WHAT THIS TASK INVOLVES
The answer must be the lines from the one that holds "[0:04.17-0:05.21]" through the final line of the data, copied exactly, with no pictures.
════════
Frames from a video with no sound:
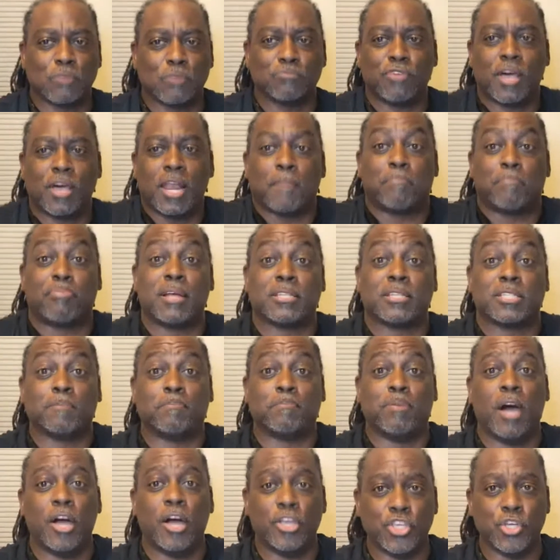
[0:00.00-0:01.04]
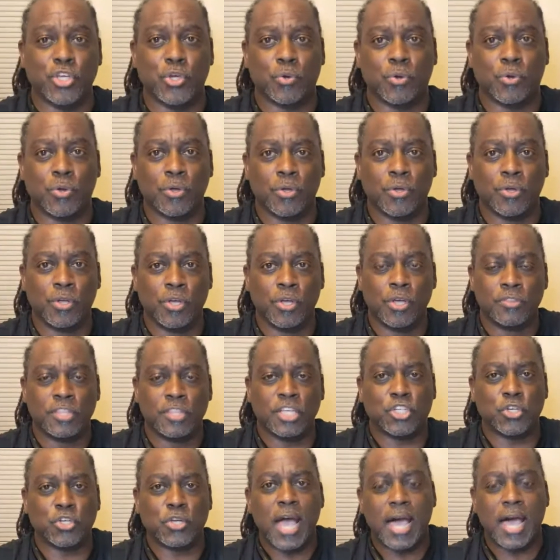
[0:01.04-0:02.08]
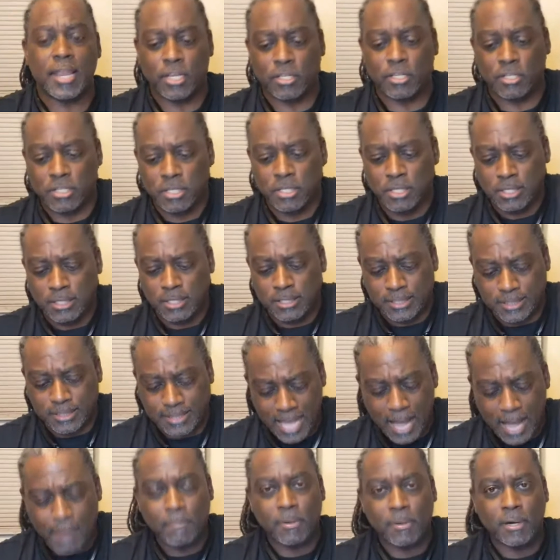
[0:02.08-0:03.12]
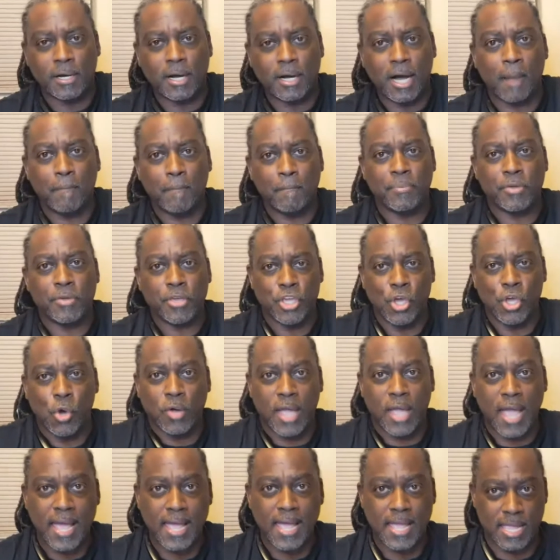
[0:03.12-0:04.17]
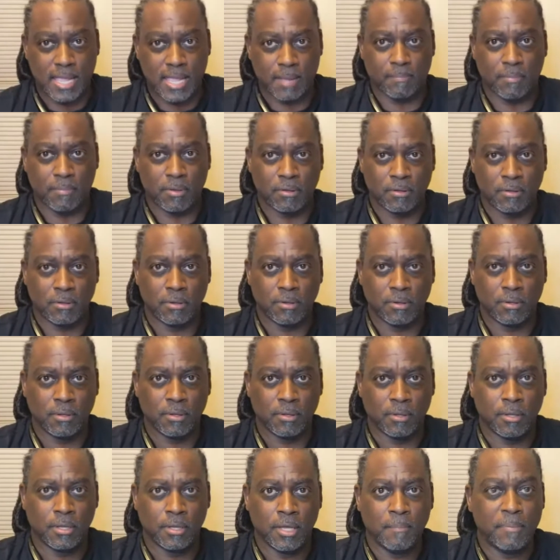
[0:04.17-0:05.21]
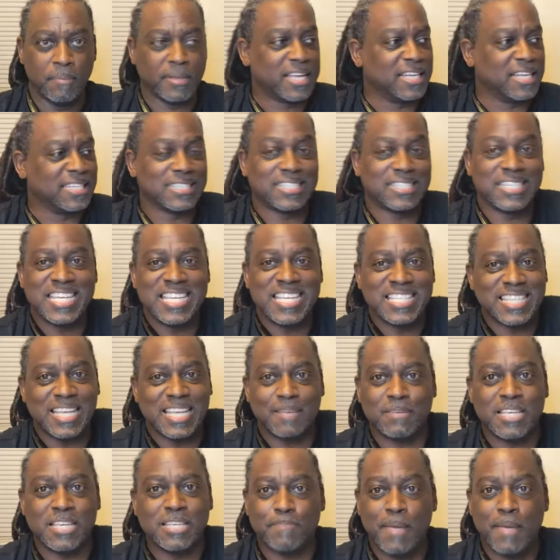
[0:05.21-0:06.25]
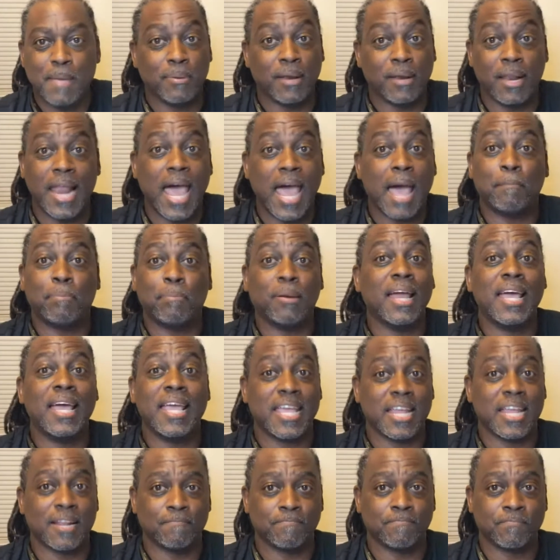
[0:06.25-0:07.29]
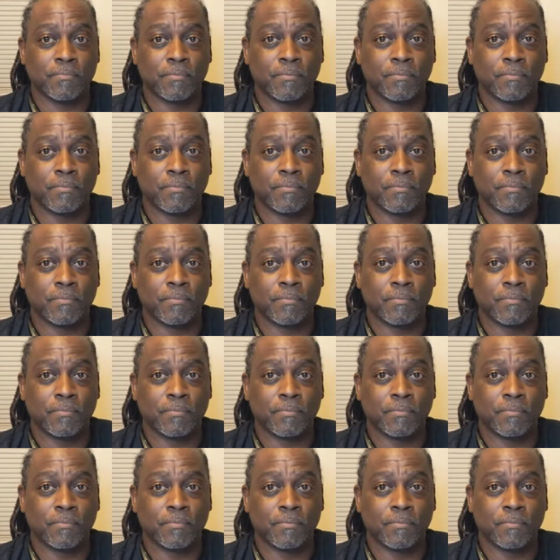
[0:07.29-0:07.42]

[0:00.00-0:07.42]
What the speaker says: I'm trying to press upon you that you got to step up your game because these people are not playing.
════════
SOLVED EXERCISE
[0:04.17-0:05.21]
[0:05.21-0:06.25]
[0:06.25-0:07.29]
[0:07.29-0:07.42]

[0:00.00-0:07.42]
What the speaker says: I'm trying to press upon you that you got to step up your game because these people are not playing.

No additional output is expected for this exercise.